SXSW Interactive keynote Astro Teller speaks at the festival Tuesday afternoon at the Austin Convention Center. Credit: SXSW
Google X Labs director Astro Teller loves failure. Failures, he says, are the fun part. And without harnessing them, there’d be a lot fewer successes over five-year tenure at Google.
Teller spoke Tuesday afternoon at the Austin Convention Center as the final keynote speaker on the last day of South by Southwest Interactive. Drawing the largest keynote crowd of the festival, Teller spoke in a solo presentation about Google X Labs projects that are both well-known (Google Glass, self-driving cars) and those that are not household names, like Flux, which is hoping to revolutionize construction and architecture and Project Loom, balloons for providing Internet access where it doesn't exist,
Though there are plenty of secret projects Google X is working on that he likely couldn’t discuss, Teller was forthcoming about some of the challenges and failures he’s experienced. For instance, Google Glass benefited greatly from its bets “Explorers” program that got the hardware in the hands of early adopters. But it was hurt by too much attention and press. That product has now graduated into Google itself, but it’s unclear where that much-derided eyewear technology will end up as a product.
He said that the factory (a word he prefers over others) if focused on finding ways to make huge improvements in areas where they can make a long-term impact.

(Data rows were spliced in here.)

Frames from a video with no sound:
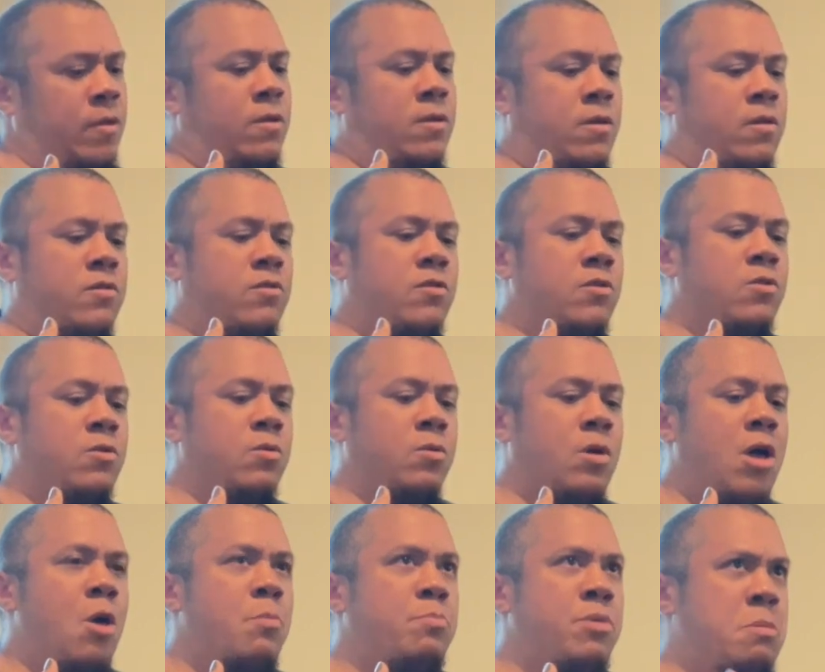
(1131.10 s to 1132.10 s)
to
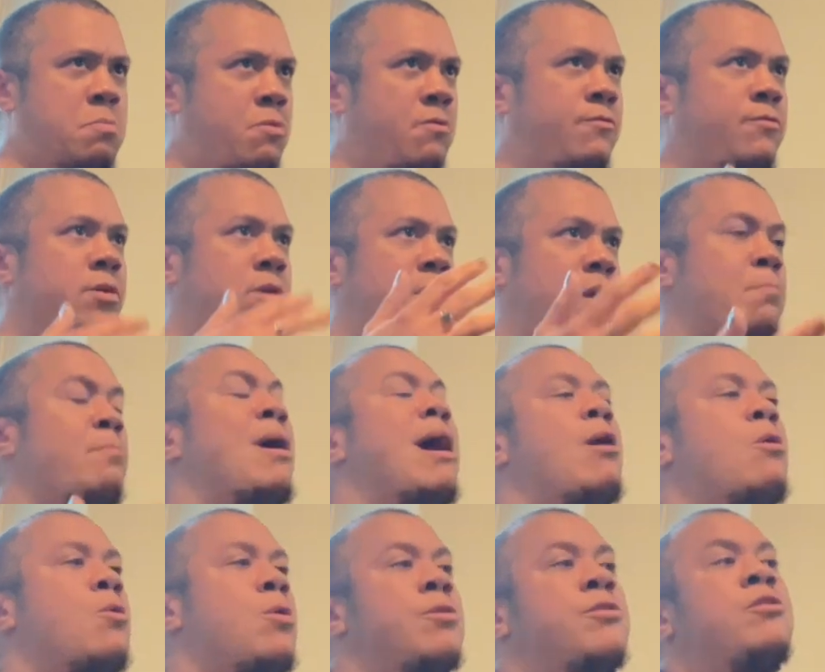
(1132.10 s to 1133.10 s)
help people feel
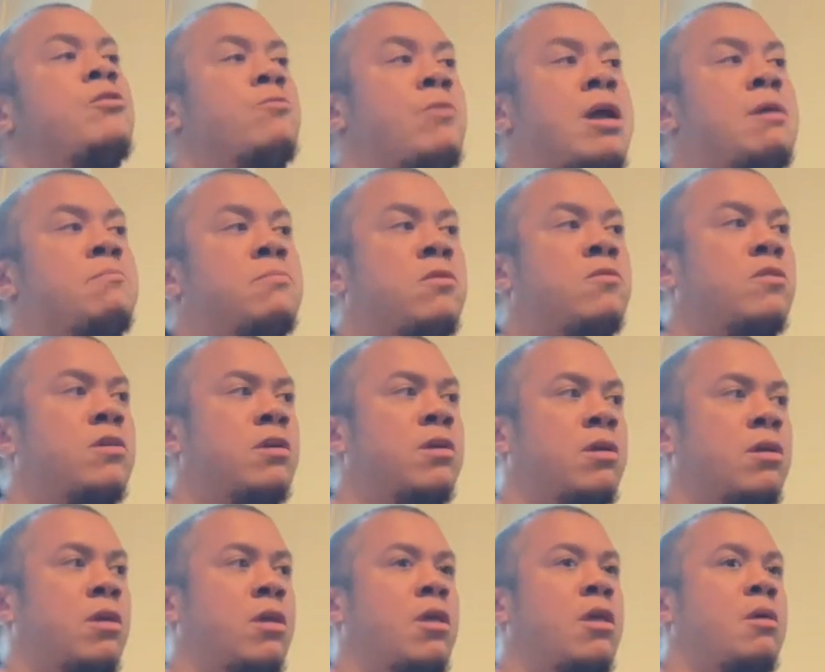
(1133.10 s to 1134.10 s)
empowered to write music,
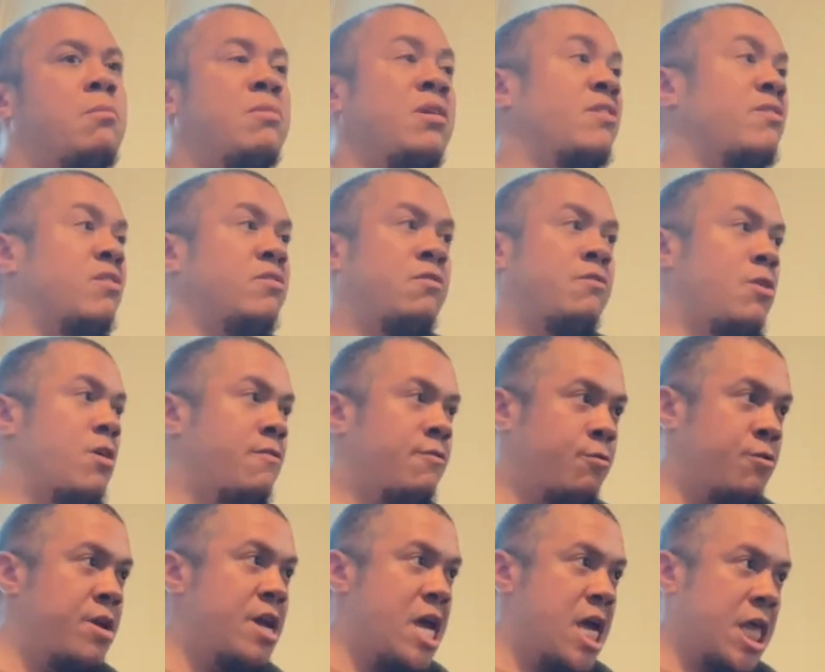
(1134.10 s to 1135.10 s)
because it's a very
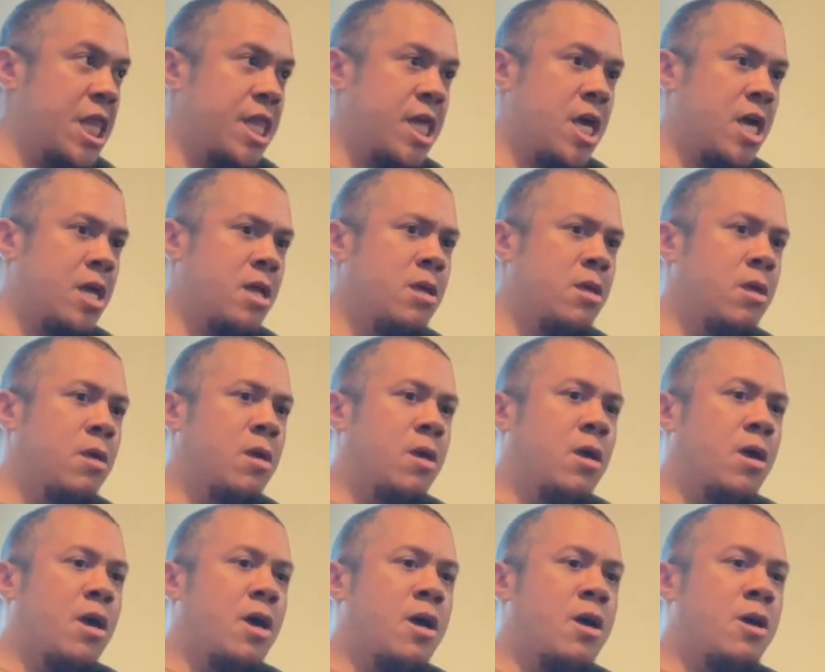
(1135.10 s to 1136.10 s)
freeing thing
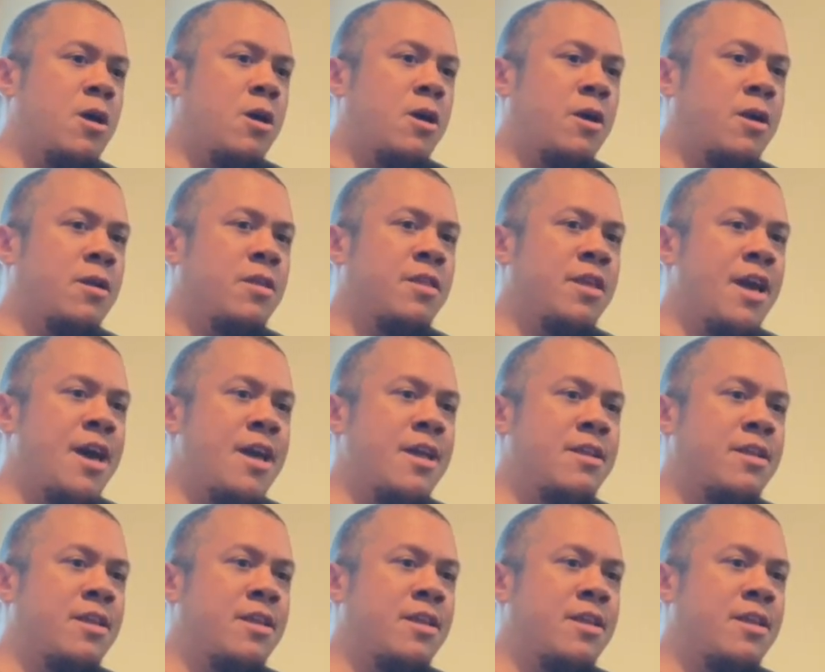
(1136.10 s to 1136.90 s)
that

Google X researches and problem, prototypes solutions and then focuses on it “With the maniacal focus of a startup,” he said.
Teller warned that technology is doing nothing but speeding up and that we need to figure out better ways to respond to that. But he was hopeful in encouraging attendees to take risks and follow their own moonshots and learn not to fear failure, but embrace it. “Success has happened because we’ve harnessed our failures,” Teller said. “I just wish we could have made our mistakes faster.”